Discover wildlife and unspoilt scenery in the Carpathian Mountains

Jane Dunford visited eastern Europe to learn about an ambitious conservation project to recreate a lost wilderness

Rewilding Romania: Conservation in the Carpathians

The light is fading when the bear appears. A whisper from our guide breaks the silence as he points at a dark brown form, foraging under a tree, metres away. We’re deep in Romania’s Carpathian mountains, watching from the comfort of a hide, but being up close to such a creature in the wild is truly thrilling.

He paws the ground and snuffles for food, tilting his head from time to time, as if in response to sounds we cannot hear. Eventually he wanders off into the night – and we’re about to climb into our comfy bunk beds when a majestic giant stag with towering antlers strides into the clearing, prompting enthralled gasps once again.

Carpathian Mountains bear

Brown bears and wolves thrive in the rewarded park

I’ve come to Romania with The European Nature Trust (TENT), which offers wildlife experiences in some of the continent’s most unspoilt places – and part of your holiday cost goes to conservation projects. These mountains are home to Europe’s largest swathes of virgin forest and its biggest populations of brown bear, lynx and wolves. Bison have been recently reintroduced, too. ‘You don’t have to go to Africa to go on safari – we have incredible wildlife and wild places right on our doorstep,’ says founder Paul Lister.
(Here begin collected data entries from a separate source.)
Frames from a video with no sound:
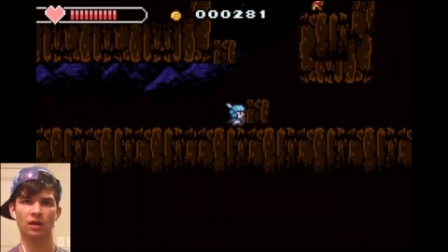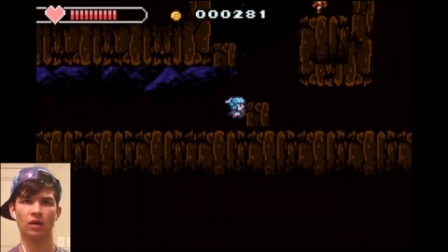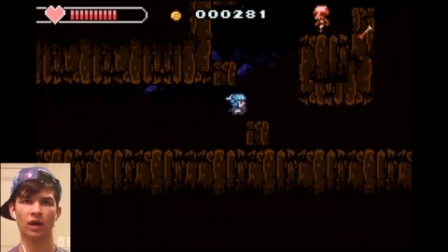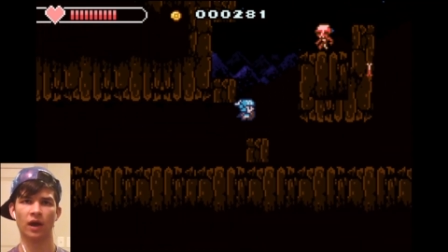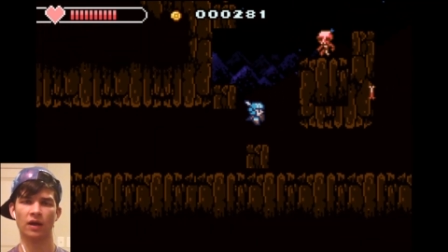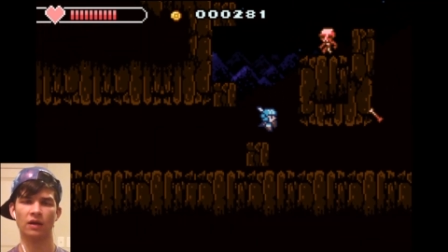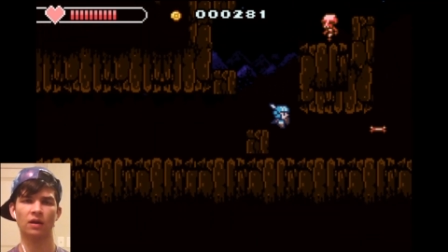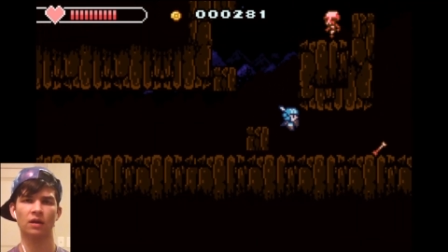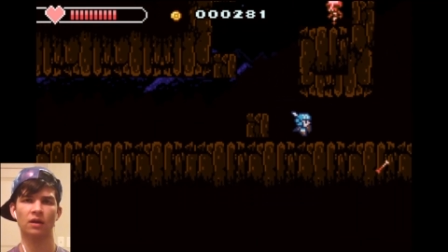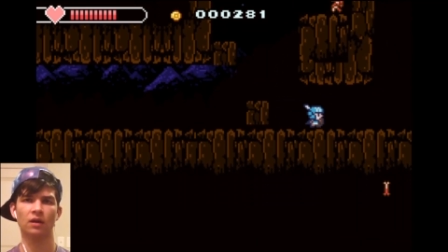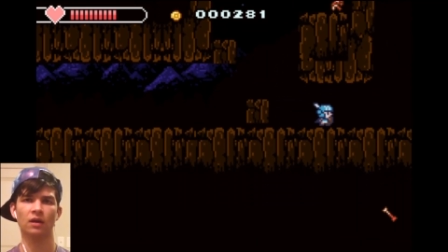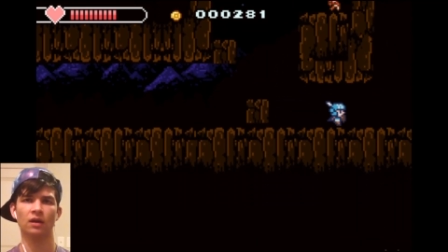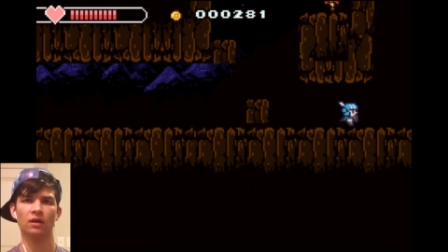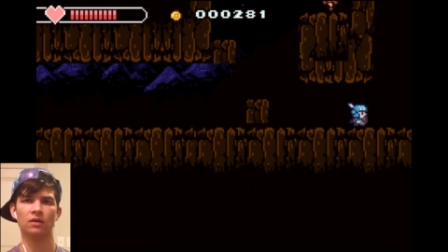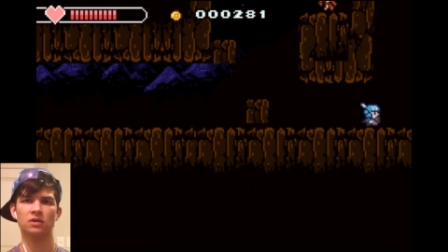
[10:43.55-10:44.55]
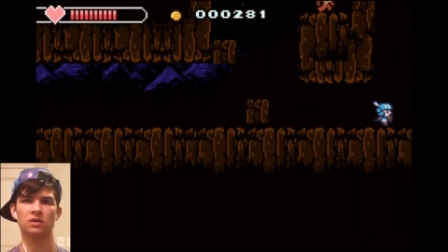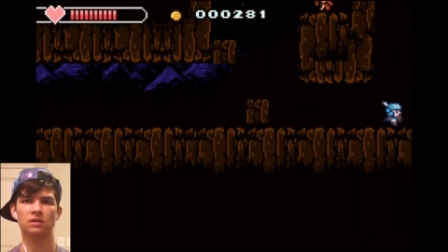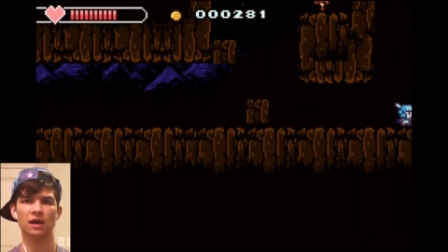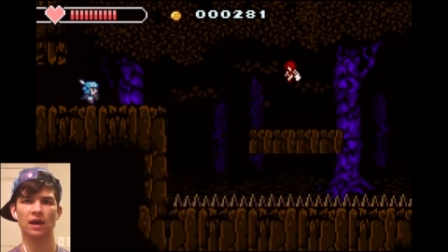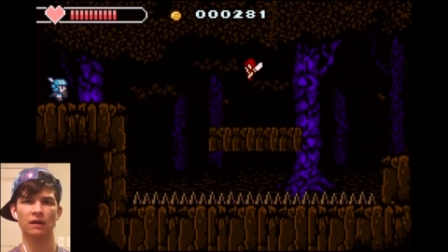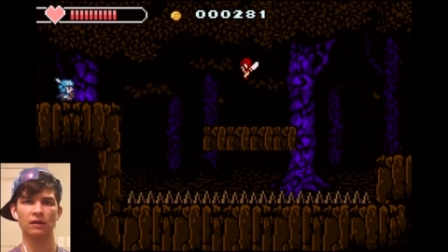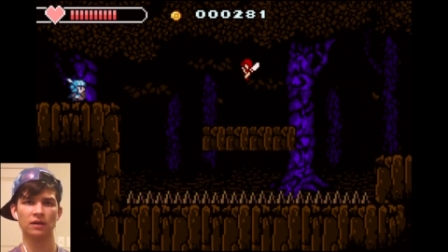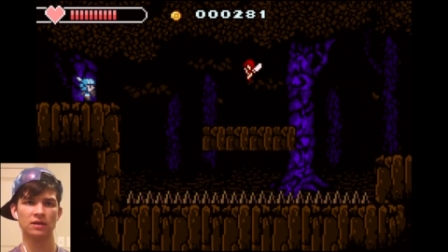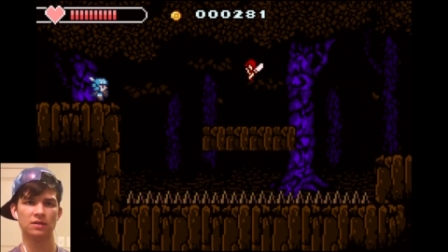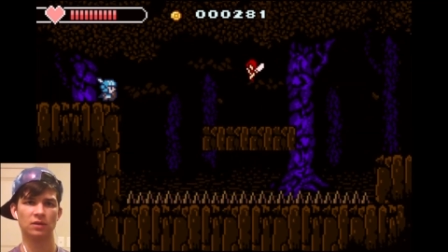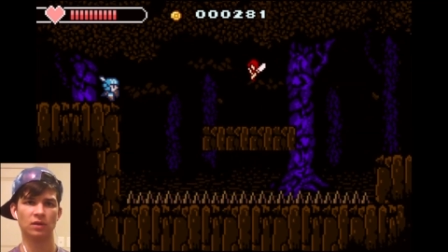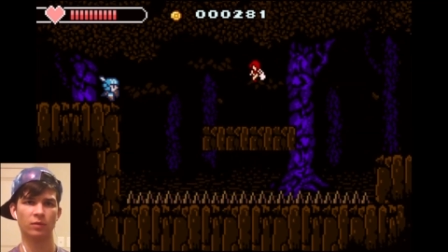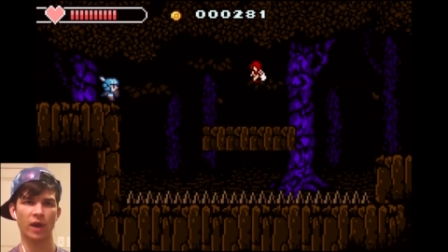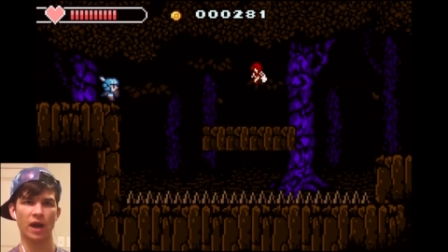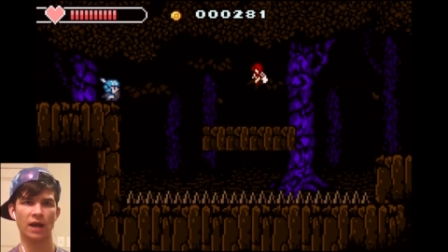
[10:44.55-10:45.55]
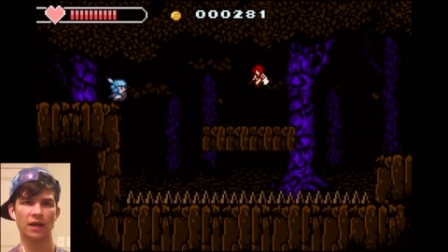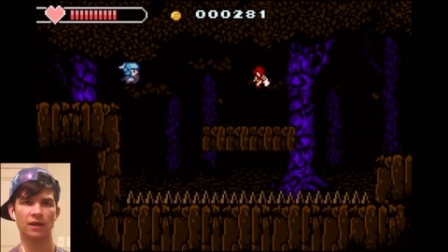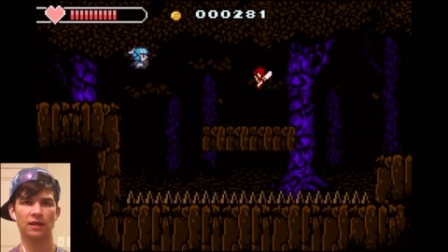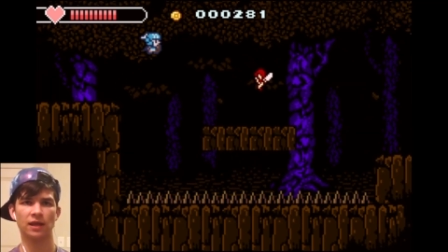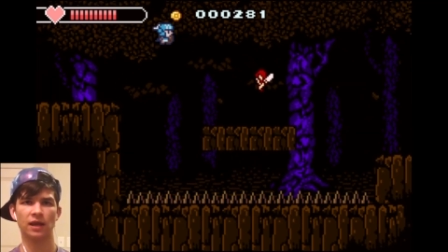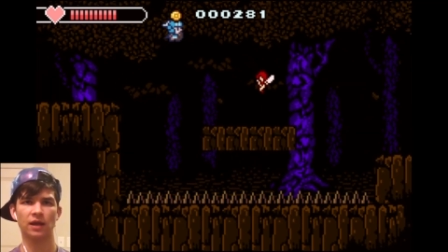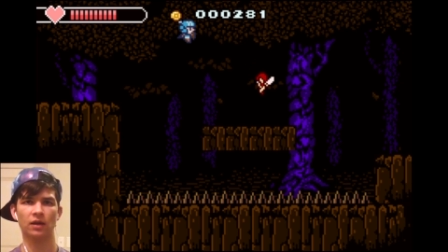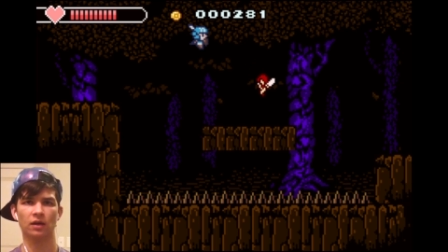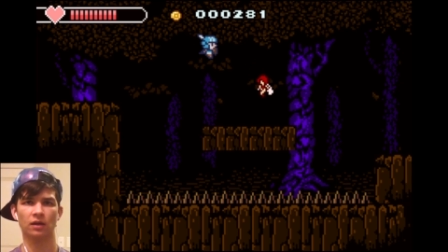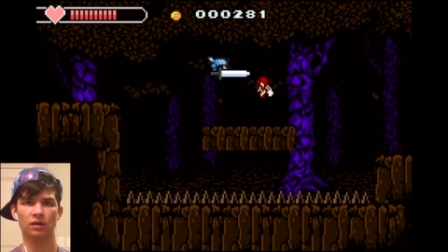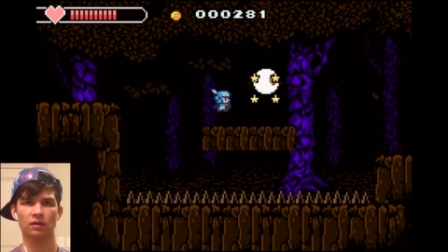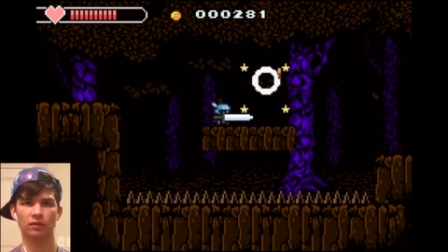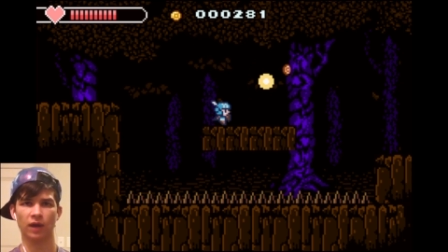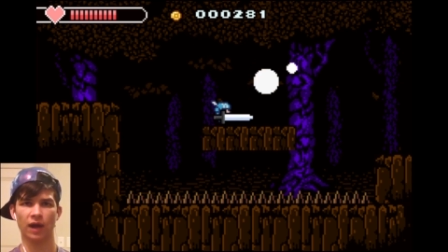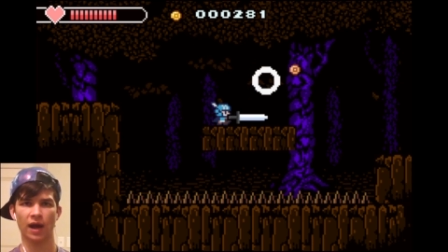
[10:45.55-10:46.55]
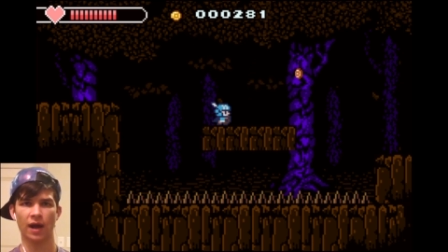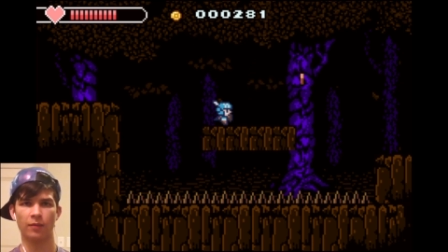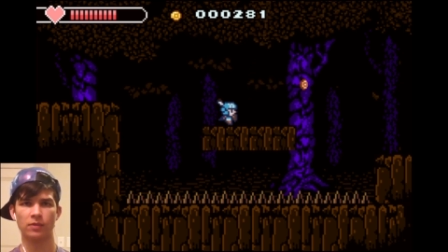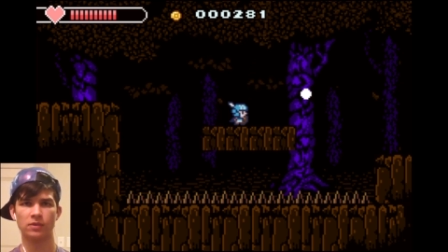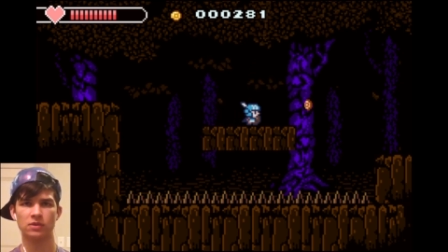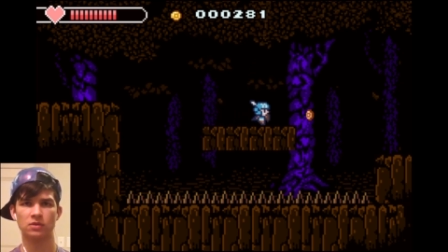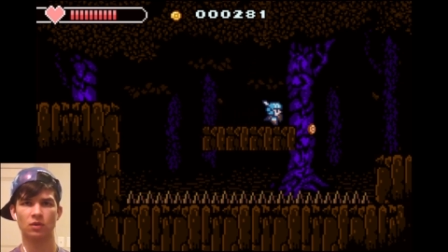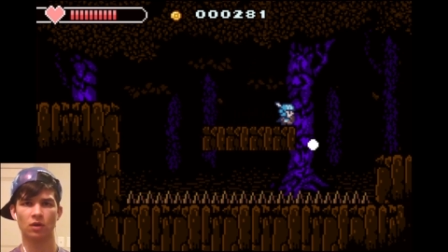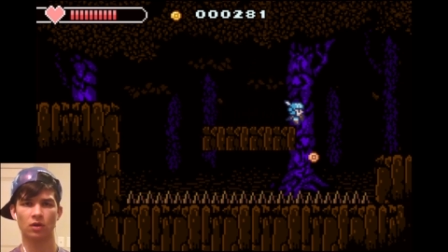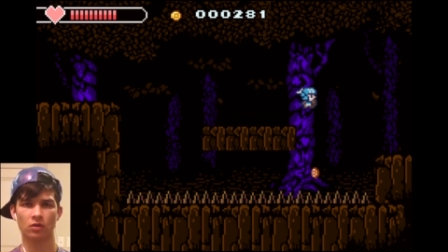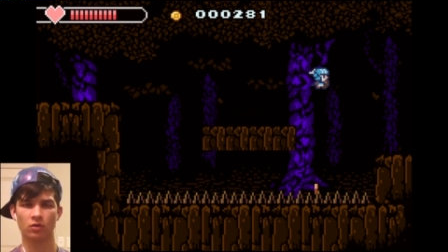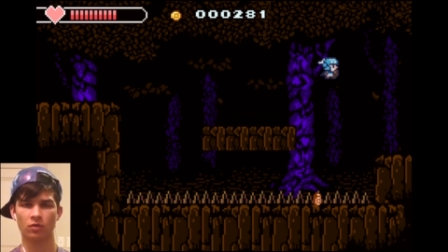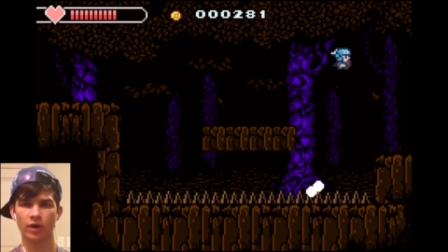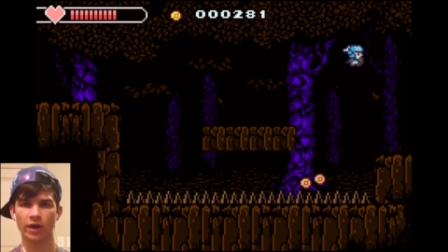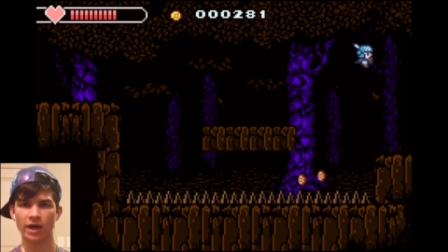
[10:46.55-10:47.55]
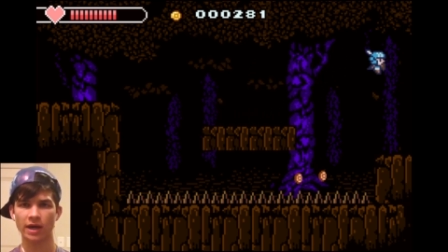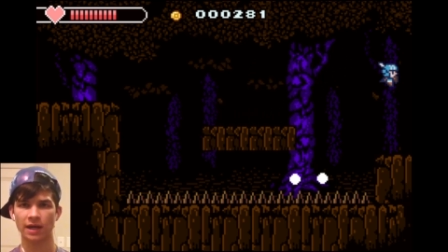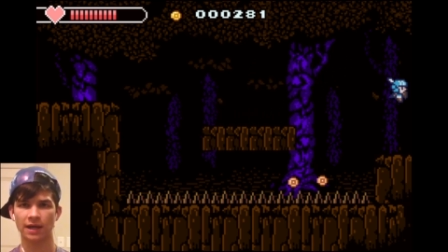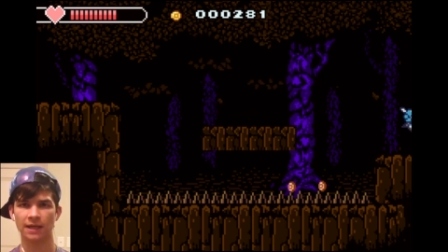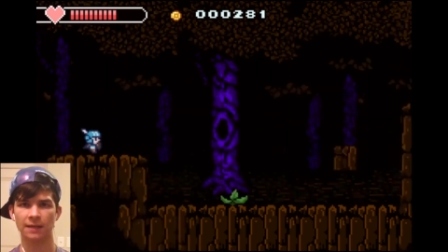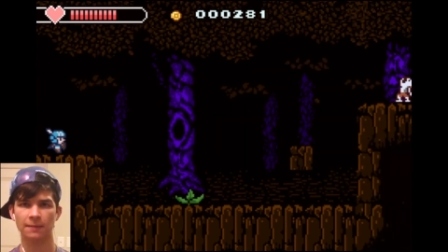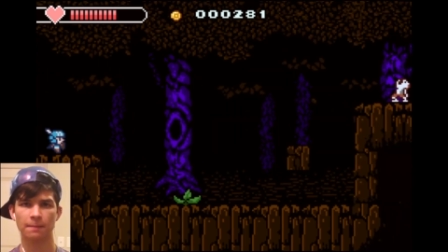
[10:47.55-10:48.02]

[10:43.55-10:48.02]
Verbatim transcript: Okay, so that is back there. What happens? You go to the right.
This trip is run in conjunction with Foundation Conservation Carpathia (FCC), which is working to stop rampant illegal logging while reforesting the land, restoring the ecosystem and creating a 620,000-acre national park – a ‘Yellowstone for Europe’. It’s an exciting and ambitious project, a park that will be as close to wilderness as possible, with carefully managed ecotourism boosting rural economies, and all just four hours from Bucharest.

Carpathian Mountains

A ‘Yellowstone for Europe’: Romania’s new national park in the Fagaras Mountains

Following the model adopted by pioneering conservationists Kris and Doug Tomkins in South America, the FCC has been buying up land with a small team of wealthy private backers, and the protected wilderness reserve will eventually be handed back to the state.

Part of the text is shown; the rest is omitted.